▶ _Exercise materials_
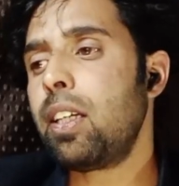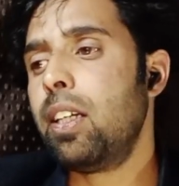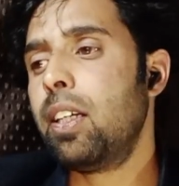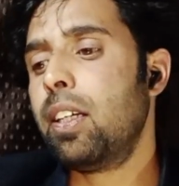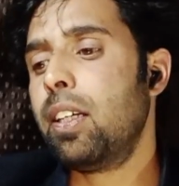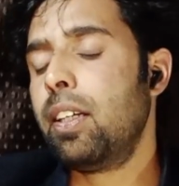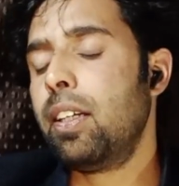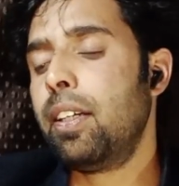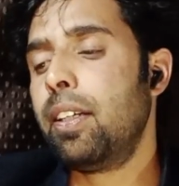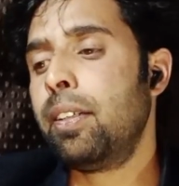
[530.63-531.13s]

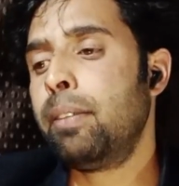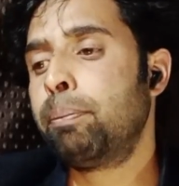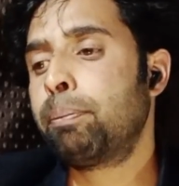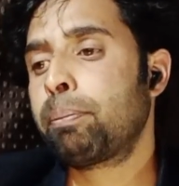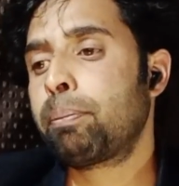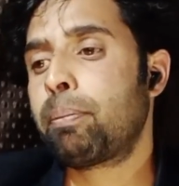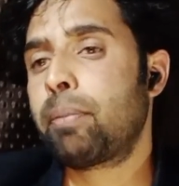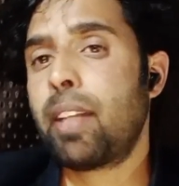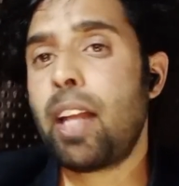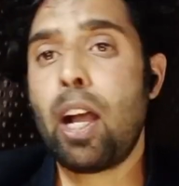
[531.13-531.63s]

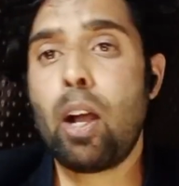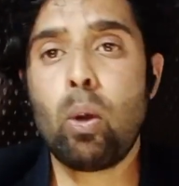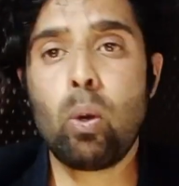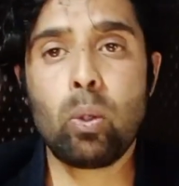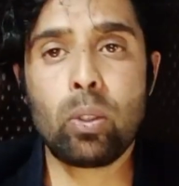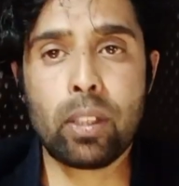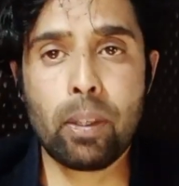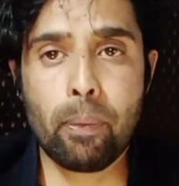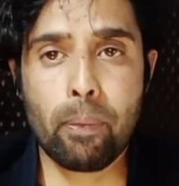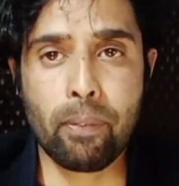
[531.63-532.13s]

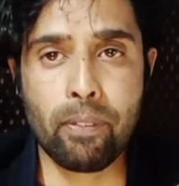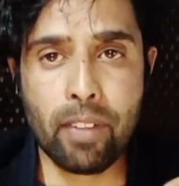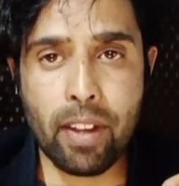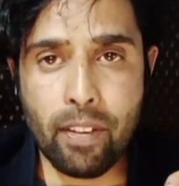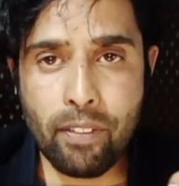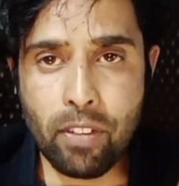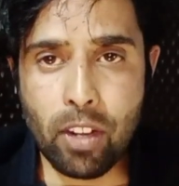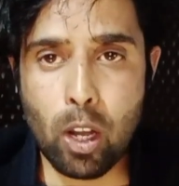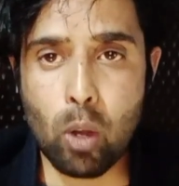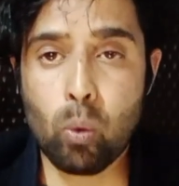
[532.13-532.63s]
Now the way
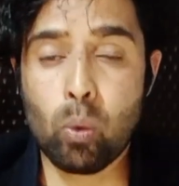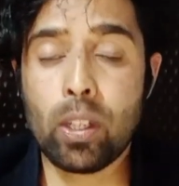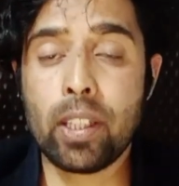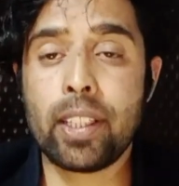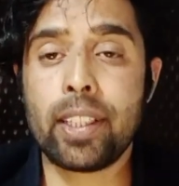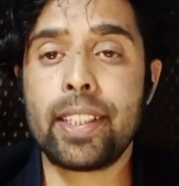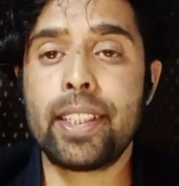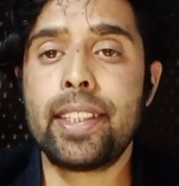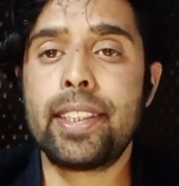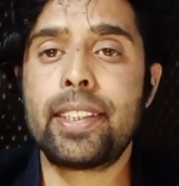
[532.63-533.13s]

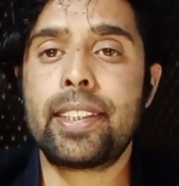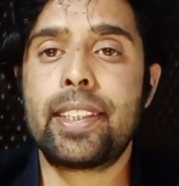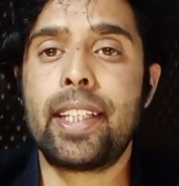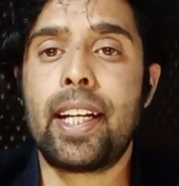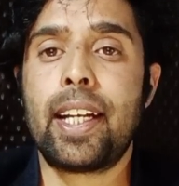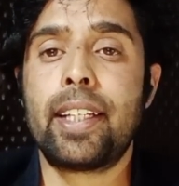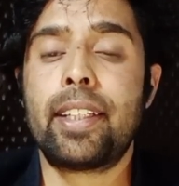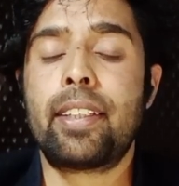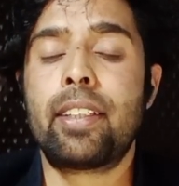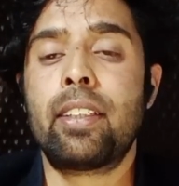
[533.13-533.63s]
forward is
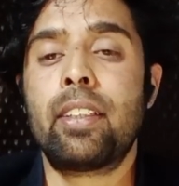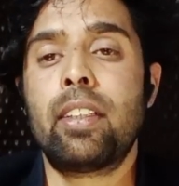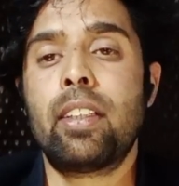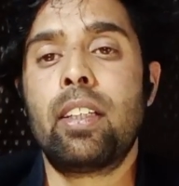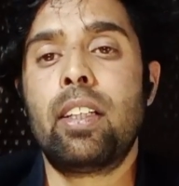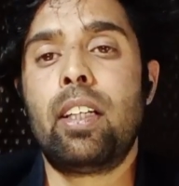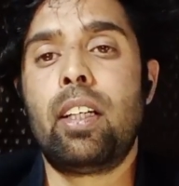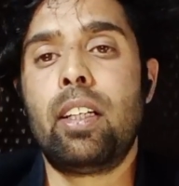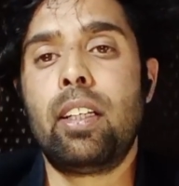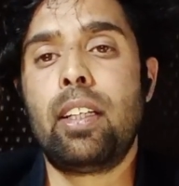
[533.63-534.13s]
that,
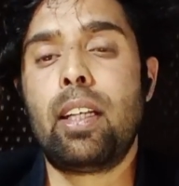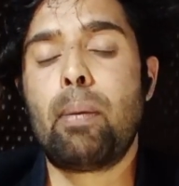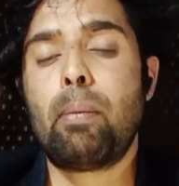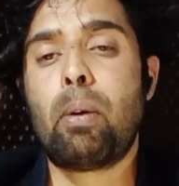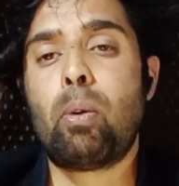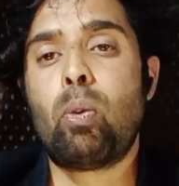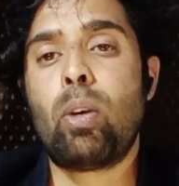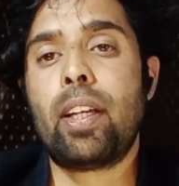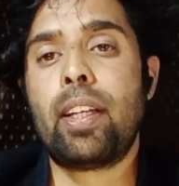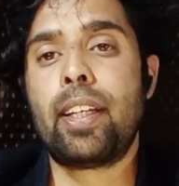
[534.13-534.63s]
number
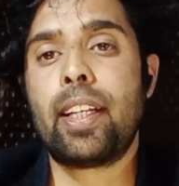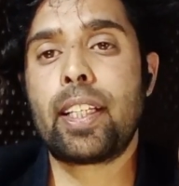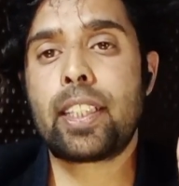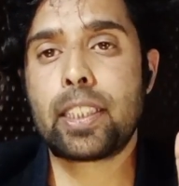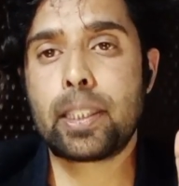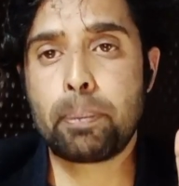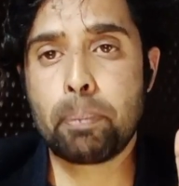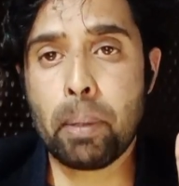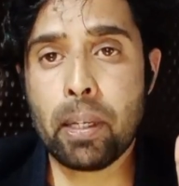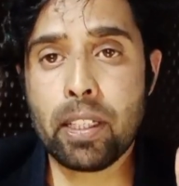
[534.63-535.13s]
one,
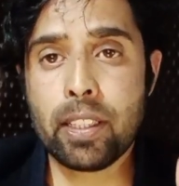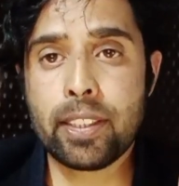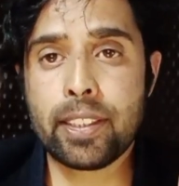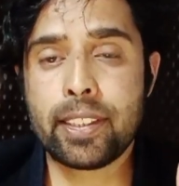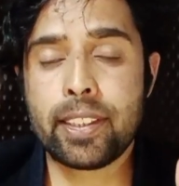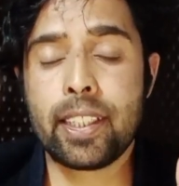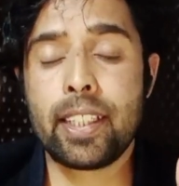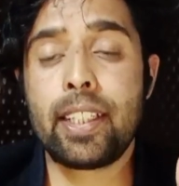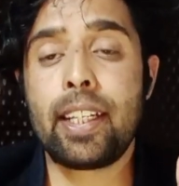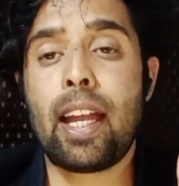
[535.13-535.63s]
experts
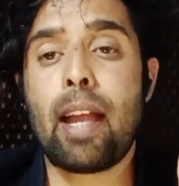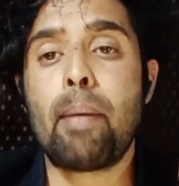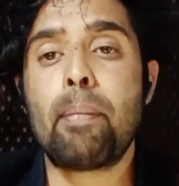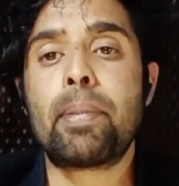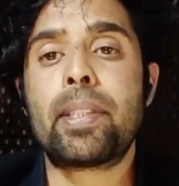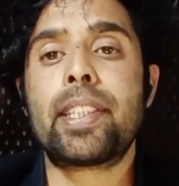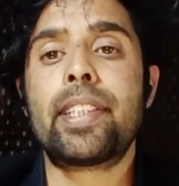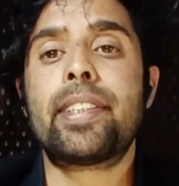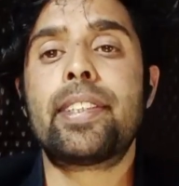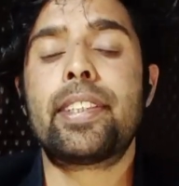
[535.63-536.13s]
say
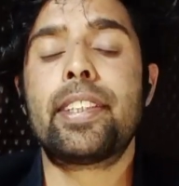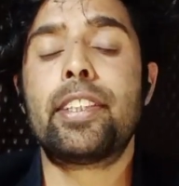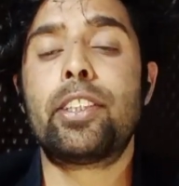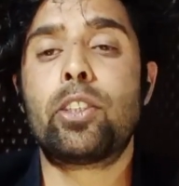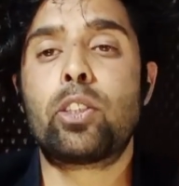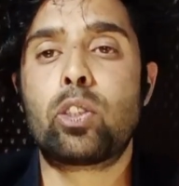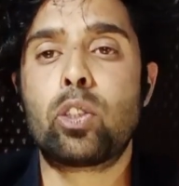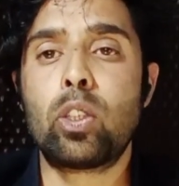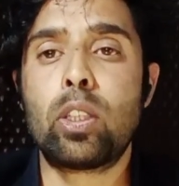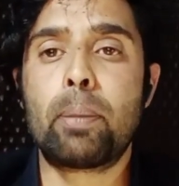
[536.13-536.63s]
MCC
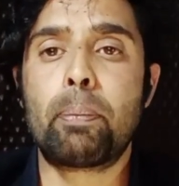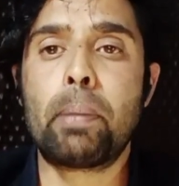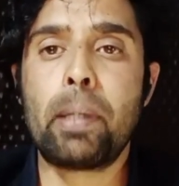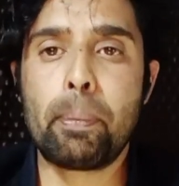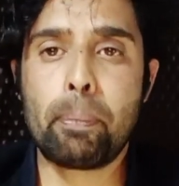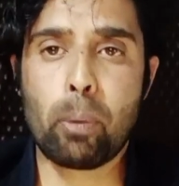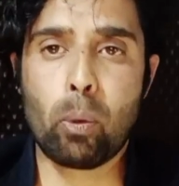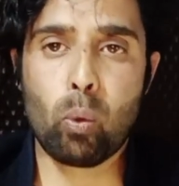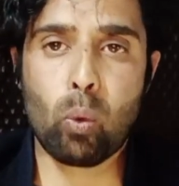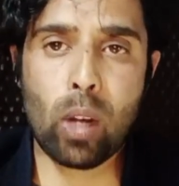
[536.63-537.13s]
should be
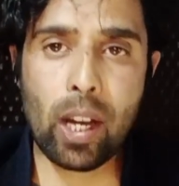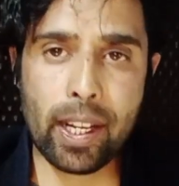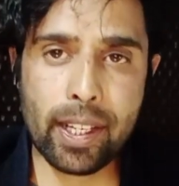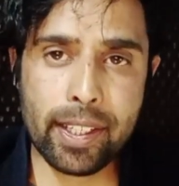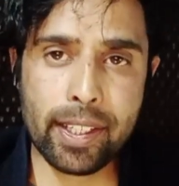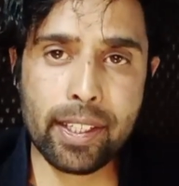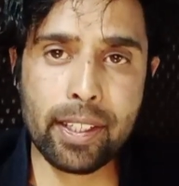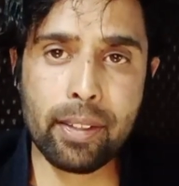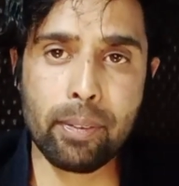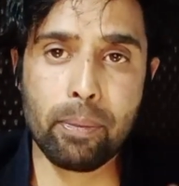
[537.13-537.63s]

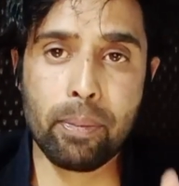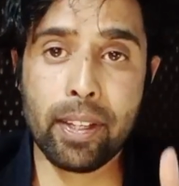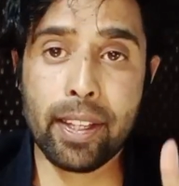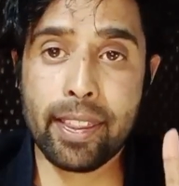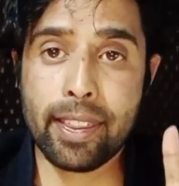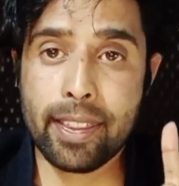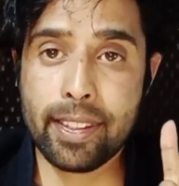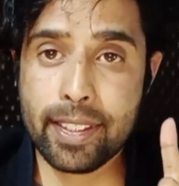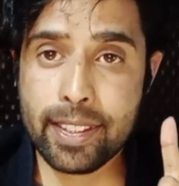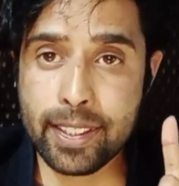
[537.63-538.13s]
provided
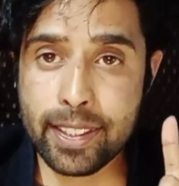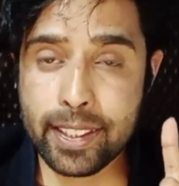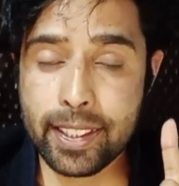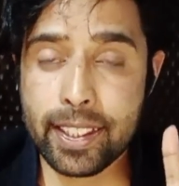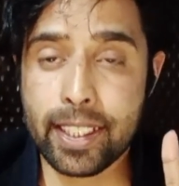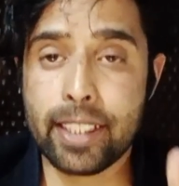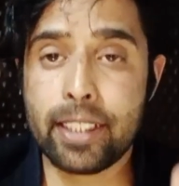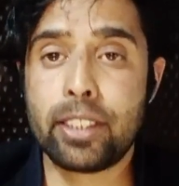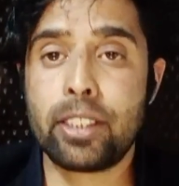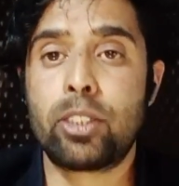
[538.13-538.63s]
with
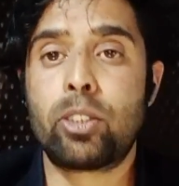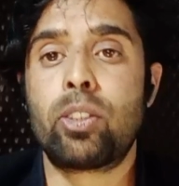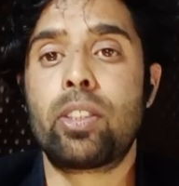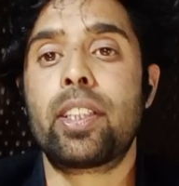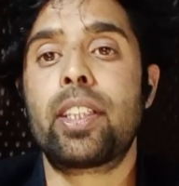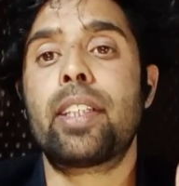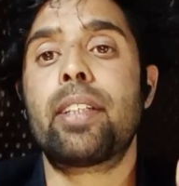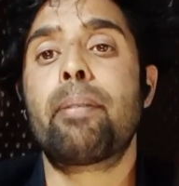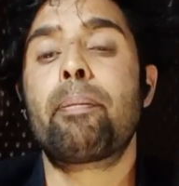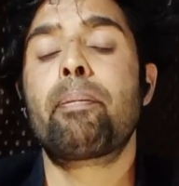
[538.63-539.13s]

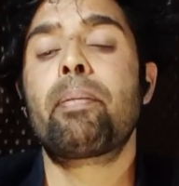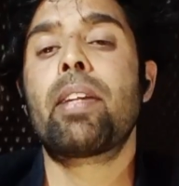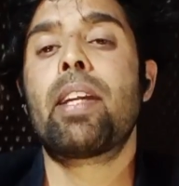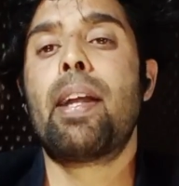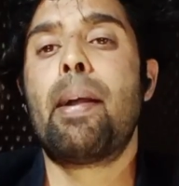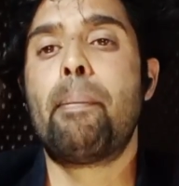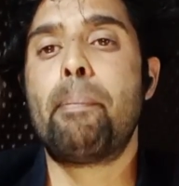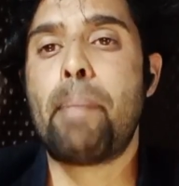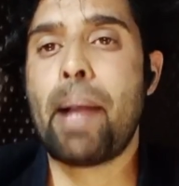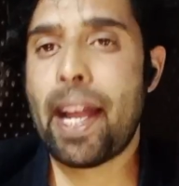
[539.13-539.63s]
statutory
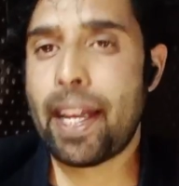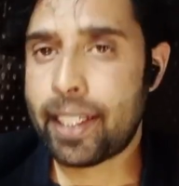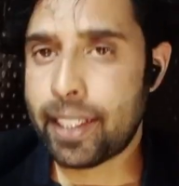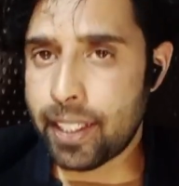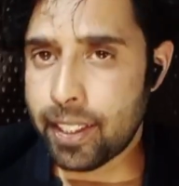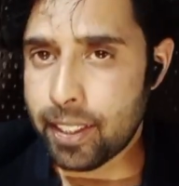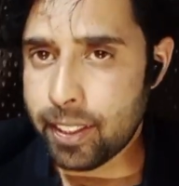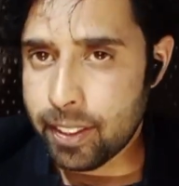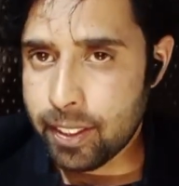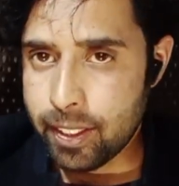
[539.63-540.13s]

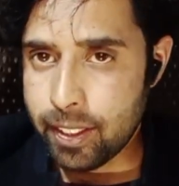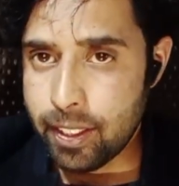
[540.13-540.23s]
backing.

▶ _What this task involves_
Please repeat the listing precisely, excluding the pictures it contains.

▶ _The completed task_
[530.63-531.13s]

[531.13-531.63s]

[531.63-532.13s]

[532.13-532.63s]
Now the way
[532.63-533.13s]

[533.13-533.63s]
forward is
[533.63-534.13s]
that,
[534.13-534.63s]
number
[534.63-535.13s]
one,
[535.13-535.63s]
experts
[535.63-536.13s]
say
[536.13-536.63s]
MCC
[536.63-537.13s]
should be
[537.13-537.63s]

[537.63-538.13s]
provided
[538.13-538.63s]
with
[538.63-539.13s]

[539.13-539.63s]
statutory
[539.63-540.13s]

[540.13-540.23s]
backing.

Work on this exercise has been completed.